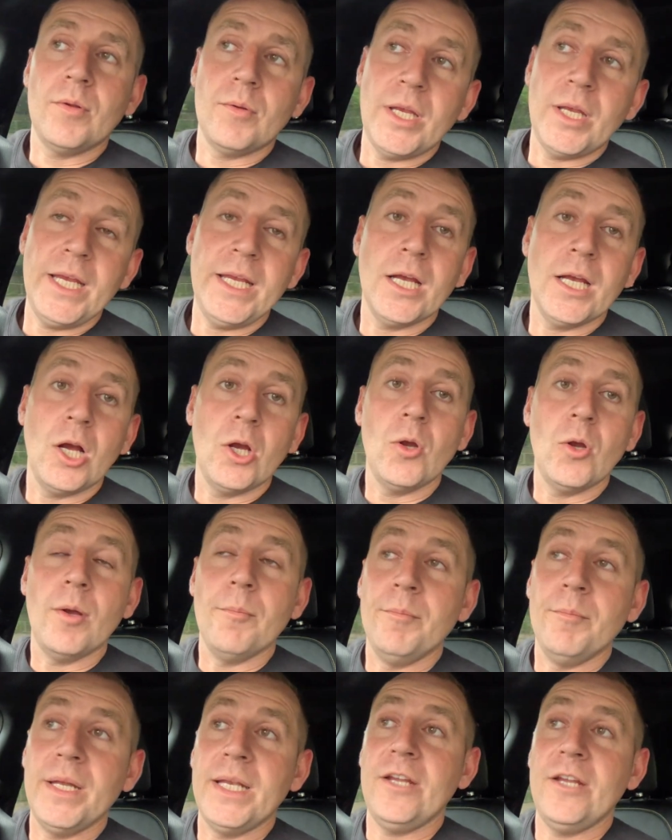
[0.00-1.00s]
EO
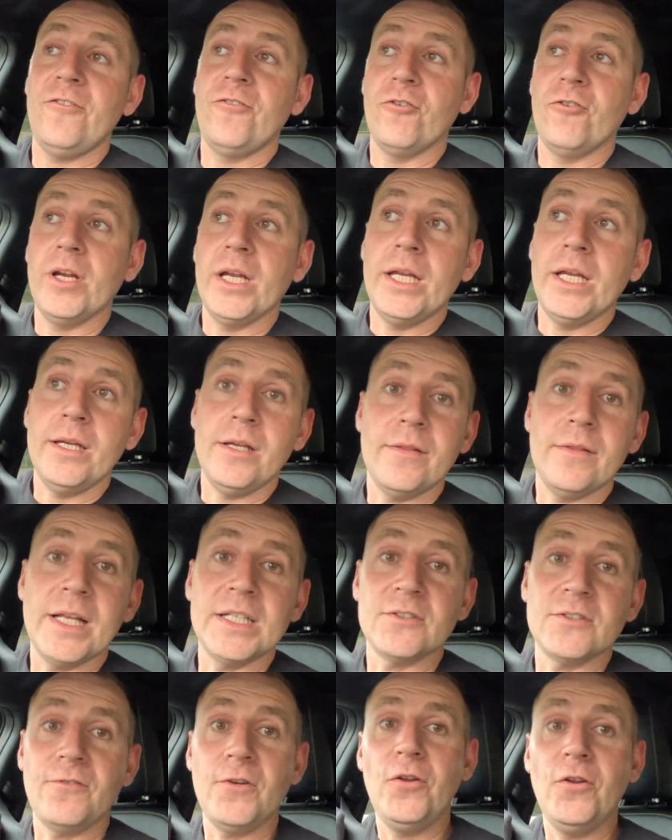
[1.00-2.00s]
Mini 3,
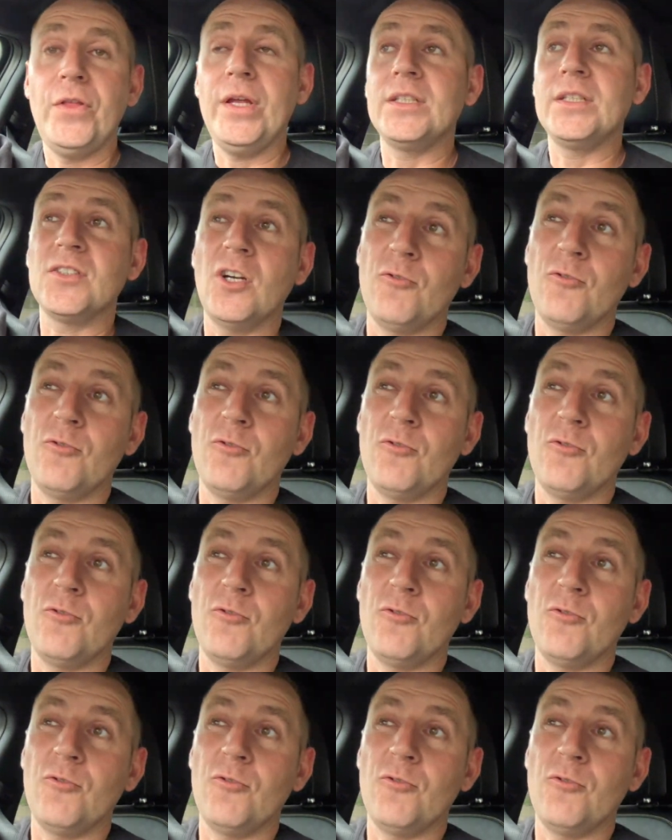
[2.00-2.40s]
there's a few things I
● ● ●
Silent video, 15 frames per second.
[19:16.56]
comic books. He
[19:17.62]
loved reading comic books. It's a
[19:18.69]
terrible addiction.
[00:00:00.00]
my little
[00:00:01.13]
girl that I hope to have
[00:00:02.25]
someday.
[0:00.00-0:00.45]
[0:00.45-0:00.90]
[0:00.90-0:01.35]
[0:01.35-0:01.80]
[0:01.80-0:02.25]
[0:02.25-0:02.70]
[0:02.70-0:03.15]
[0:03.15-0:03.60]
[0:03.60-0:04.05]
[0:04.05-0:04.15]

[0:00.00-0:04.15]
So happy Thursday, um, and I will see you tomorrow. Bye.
● ● ●
▶ _About this exercise_: Of the lines above, retype only those from the line containing "[00:00:00.00]" through the line containing "[0:04.05-0:04.15]", including both, exactly.

▶ _Completed exercise_:
[00:00:00.00]
my little
[00:00:01.13]
girl that I hope to have
[00:00:02.25]
someday.
[0:00.00-0:00.45]
[0:00.45-0:00.90]
[0:00.90-0:01.35]
[0:01.35-0:01.80]
[0:01.80-0:02.25]
[0:02.25-0:02.70]
[0:02.70-0:03.15]
[0:03.15-0:03.60]
[0:03.60-0:04.05]
[0:04.05-0:04.15]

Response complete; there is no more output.